Convert Car2go Austin into an EV Fleet

2/21/2016

Update: using Manhattan distance in k-means
Note the capital 'K' in Kmeans function from the amap package.

library(amap)
clust <-time.df %>% select(Longitude, Latitude) 
  %>% Kmeans(50, iter.max=500, method="manhattan")

Using 'Manhattan distance' puts more weight to sparsely distributed locations. As a result, we can see more proposed EV locations in remote areas and less in downtown.

Code is published on my github.

Previously, I did some analysis on car2go's location data to find the most popular roads in Austin. But we can do much more. One question I have is: if car2go wants to replace the entire Austin fleet with electric vehicles, where should the charging stations be? Can we use the existing public charging stations? How many more shall we build and where? In this article, I will try to answer them using the data I scraped. If ever one day car2go decides to do so, it should be a more thorough analysis than this one, especially in business domain. However, this could be a good starting point.

Fun fact: Car2go has the only all-EV fleet in San Diego in the whole US.

Location data

I'll use the locationI scraped last month. A car will have multiple entries because it is not constantly moving. Those duplicated entries seem redundant at first. However, since charging an EV takes substantially more time than filling the tank, a car staying at one place for a prolonged time makes this place more suitable for a charging station. Therefore, these entries puts more weight in my algorithm later on.

First, let's see those locations.

library(ggmap)
library(grid)
library(dplyr)
library(ggplot2)
library(broom)
 
time.df <- read.csv('data/1Timedcar2go_week.csv', header = T)
#car location plot
p1<- ggmap(get_map(location = 'austin', zoom = 12), extent = 'device')+ 
  geom_point(aes(x = Longitude, y = Latitude), data = time.df, alpha = 0.1, color = '#D55E00', size = 4) +
  theme(legend.position = 'none')
p1.2<- ggmap(get_map('domain, austin', zoom = 15), extent = 'device')+
  geom_point(aes(x = Longitude, y = Latitude), data = time.df, alpha = 0.1, color = '#D55E00', size = 4) +
  ggtitle('The Domain')+
  theme(legend.position = 'none', 
        plot.title = element_text(size = rel(2)),
        panel.border = element_rect(colour = "black", fill = NA, size=2))
 
plot_inset <- function(name, p1, p2){
  png(name, width=1280, height=1280)
  grid.newpage()
  v1<-viewport(width = 1, height = 1, x = 0.5, y = 0.5) #plot area for the main map
  v2<-viewport(width = 0.2, height = 0.2, x = 0.18, y = 0.83) #plot area for the inset map
  print(p1,vp=v1) 
  print(p2,vp=v2)
  dev.off()  
}
 
plot_inset('1.png', p1, p1.2)

Left: car2go's location data. Right: Austin home area

Note those remote home areas: the domain, far west and the parking spot near airport.

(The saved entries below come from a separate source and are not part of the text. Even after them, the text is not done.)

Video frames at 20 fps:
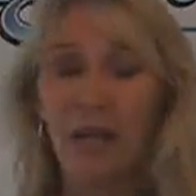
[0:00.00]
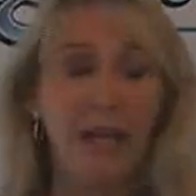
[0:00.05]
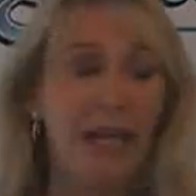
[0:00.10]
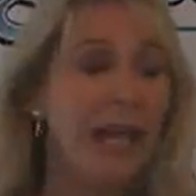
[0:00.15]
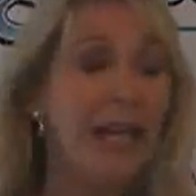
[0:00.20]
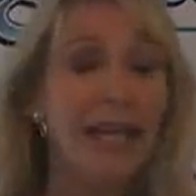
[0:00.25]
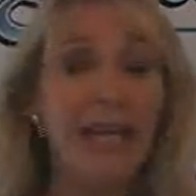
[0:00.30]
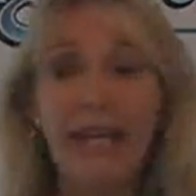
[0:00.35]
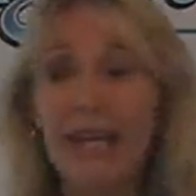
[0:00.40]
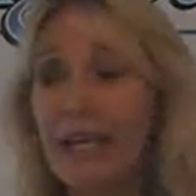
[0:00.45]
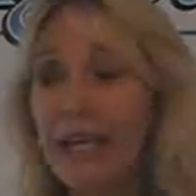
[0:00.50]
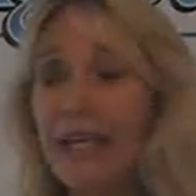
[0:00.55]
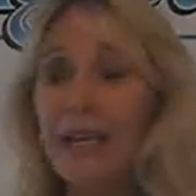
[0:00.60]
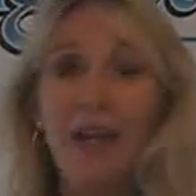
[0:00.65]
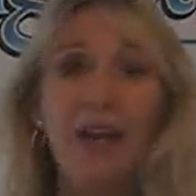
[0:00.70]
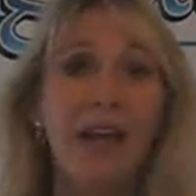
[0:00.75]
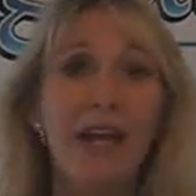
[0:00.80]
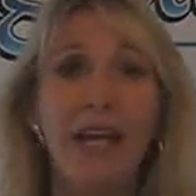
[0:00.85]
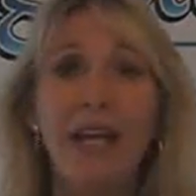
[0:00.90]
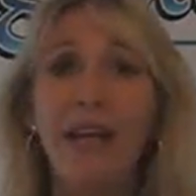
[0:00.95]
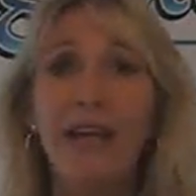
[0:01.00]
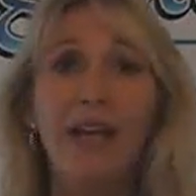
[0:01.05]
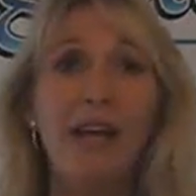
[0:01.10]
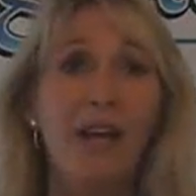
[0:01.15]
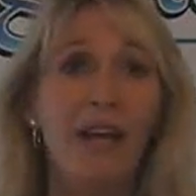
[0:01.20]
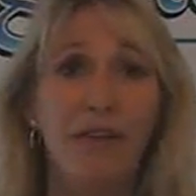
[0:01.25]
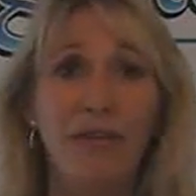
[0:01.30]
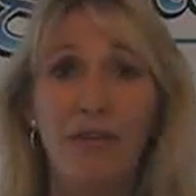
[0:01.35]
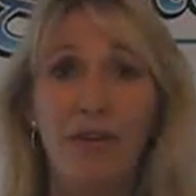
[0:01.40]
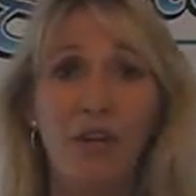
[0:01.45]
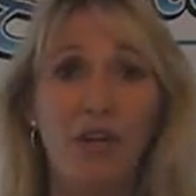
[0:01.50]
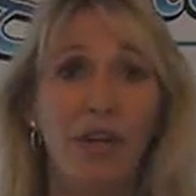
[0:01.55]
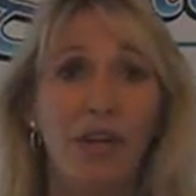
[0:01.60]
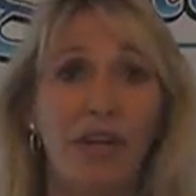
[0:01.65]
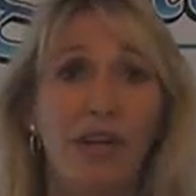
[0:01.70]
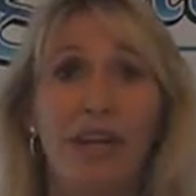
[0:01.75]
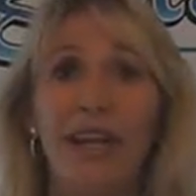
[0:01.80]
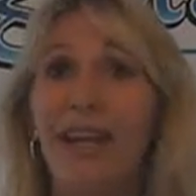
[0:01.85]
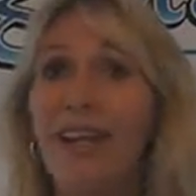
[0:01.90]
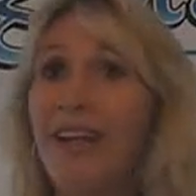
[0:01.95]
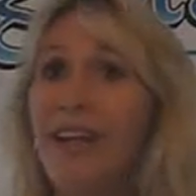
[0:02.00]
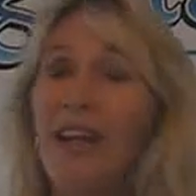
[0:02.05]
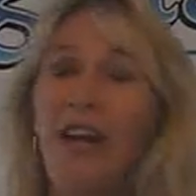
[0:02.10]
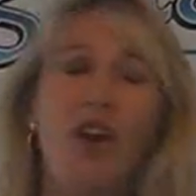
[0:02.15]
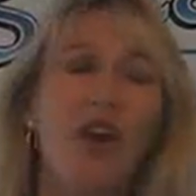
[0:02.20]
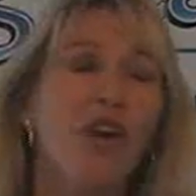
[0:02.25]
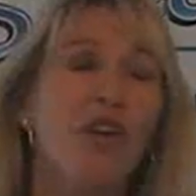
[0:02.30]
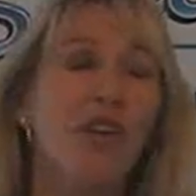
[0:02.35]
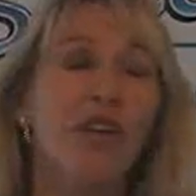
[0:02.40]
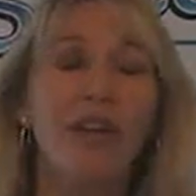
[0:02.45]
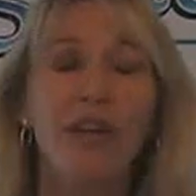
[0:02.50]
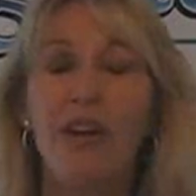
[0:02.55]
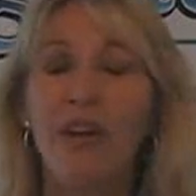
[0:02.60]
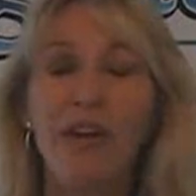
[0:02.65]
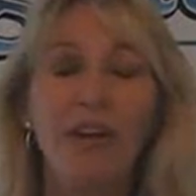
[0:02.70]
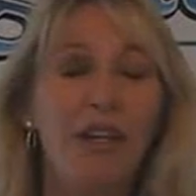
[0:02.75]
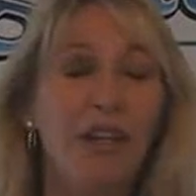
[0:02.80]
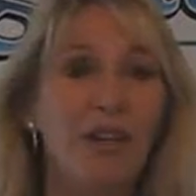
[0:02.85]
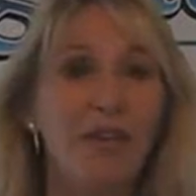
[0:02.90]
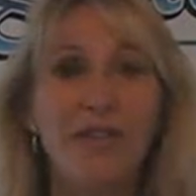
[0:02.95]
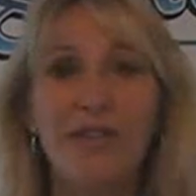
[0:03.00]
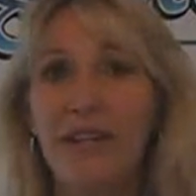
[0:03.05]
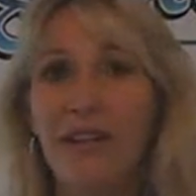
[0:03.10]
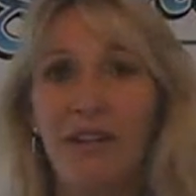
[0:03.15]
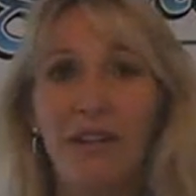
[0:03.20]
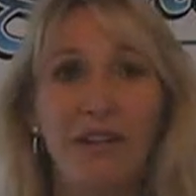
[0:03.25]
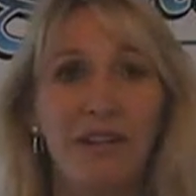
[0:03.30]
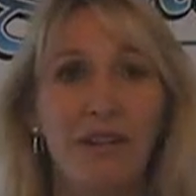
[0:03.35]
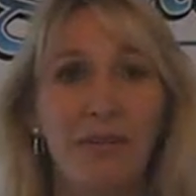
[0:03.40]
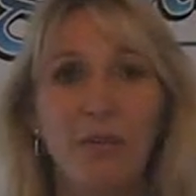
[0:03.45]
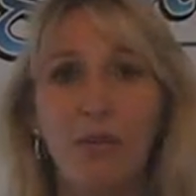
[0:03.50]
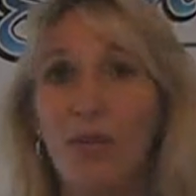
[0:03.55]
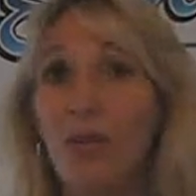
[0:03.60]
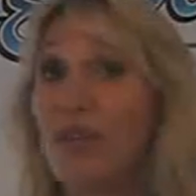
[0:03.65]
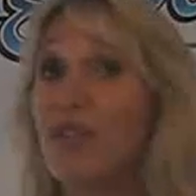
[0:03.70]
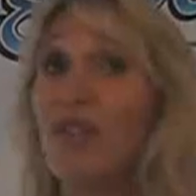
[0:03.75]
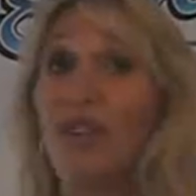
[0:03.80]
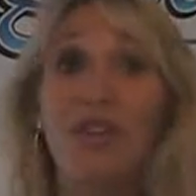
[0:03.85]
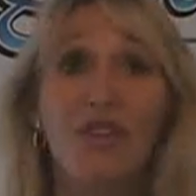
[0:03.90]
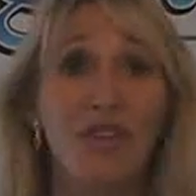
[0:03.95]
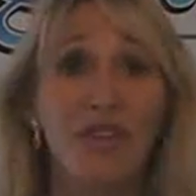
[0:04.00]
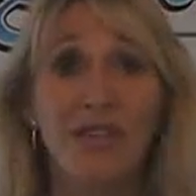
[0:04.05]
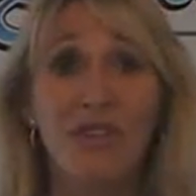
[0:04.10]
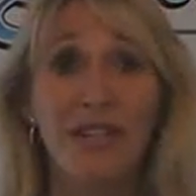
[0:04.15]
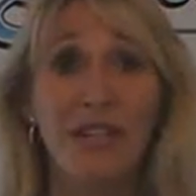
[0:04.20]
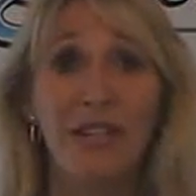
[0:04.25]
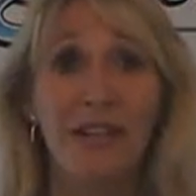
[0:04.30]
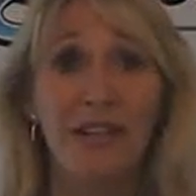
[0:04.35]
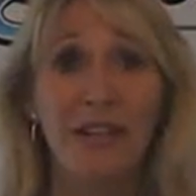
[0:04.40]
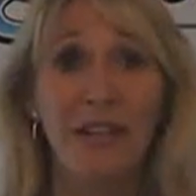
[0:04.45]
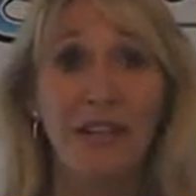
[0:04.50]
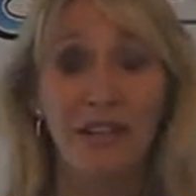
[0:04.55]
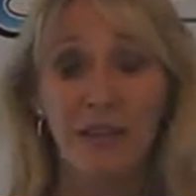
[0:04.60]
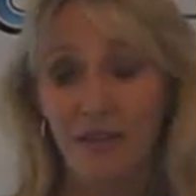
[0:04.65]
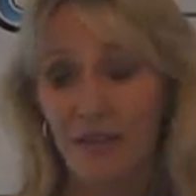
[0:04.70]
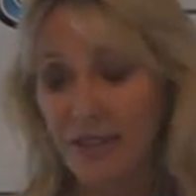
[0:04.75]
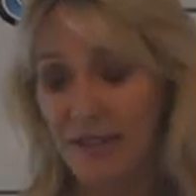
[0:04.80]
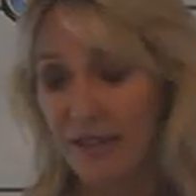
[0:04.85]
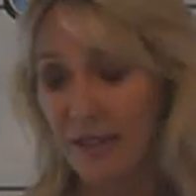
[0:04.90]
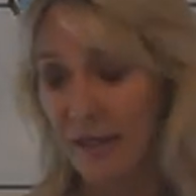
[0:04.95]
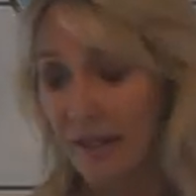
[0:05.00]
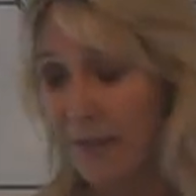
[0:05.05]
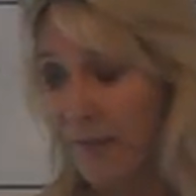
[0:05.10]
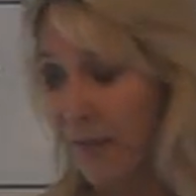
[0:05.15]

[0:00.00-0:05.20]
any kind of cooking. Only use alkaline water, don't use anything else.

Finding optimal location for charging stations

To locate optimal charging stations, we need to minimize the distance that car2go staff have to move the car from where it is returned to the station. One method immediately coming to mind is K-means. It does exactly what we need to find those locations (or centroids). So the next question is: how many charging stations? Can we use the data to determine the number? Let's plot the within-group sum of square.

set.seed(18)
wss <- data.frame(clusterNo = seq(1,50), wss = rep(0, 50))
 
for (i in 1:50){
 
  clust.k <-time.df %>% select(Longitude, Latitude) %>% kmeans(i, iter.max=500)
  wss$wss[i] <- clust.k$tot.withinss
}
p2 <- ggplot(wss)+geom_point(aes(clusterNo, wss), size = 4, shape = 1, color='#009E73')+
  xlab('No. of Centroids') + ylab('WSS') +
  theme_bw(18)
 
png('2.png', width=640, height=480)
print(p2) 
dev.off()

So it seems after 10, the overall WSS reduction is not significant wrt increasing no. of centroids. But is this the optimal number? It seems too few. We have to consider more aspects: cost of a new charging station, cost of moving the vehicles per unit distance, max range of a car, or even towing expence. All these requires more data and a business mind. For the sake of this article, I will assume building a charging station is relatively cheap and top priority is customer convenience. So let's take 50 charging stations.

#50 charging station
clust <- time.df %>% select(Longitude, Latitude) %>% kmeans(50, iter.max=500)
p3<- ggmap(get_map(location = 'austin', zoom = 12), extent = 'device')+
  geom_point(data=augment(clust, time.df),
             aes(x = Longitude, y = Latitude, color = .cluster), alpha =0.1, size = 4) +
  geom_point(aes(Longitude, Latitude), data = data.frame(clust$centers), size = 15, shape = 'x') + 
  theme(legend.position = 'none')
 
p3.2<- ggmap(get_map('domain, austin', zoom = 15), extent = 'device')+
  geom_point(data=augment(clust, time.df),
             aes(x = Longitude, y = Latitude, color = .cluster), alpha =0.1, size = 4) +
  geom_point(aes(Longitude, Latitude), data = data.frame(clust$centers), size = 15, shape = 'x') + 
  ggtitle('The Domain')+
  theme(legend.position = 'none', 
        plot.title = element_text(size = rel(2)),
        panel.border = element_rect(colour = "black", fill = NA, size=2))
 
plot_inset('3.png', p3, p3.2)

So the crosses in the figure are proposed charging stations. The algorithm suggests we deploy the station at each of those remote home areas: the domain, far west and the parking spot near airport. More stations should be deployed in downtown as expected.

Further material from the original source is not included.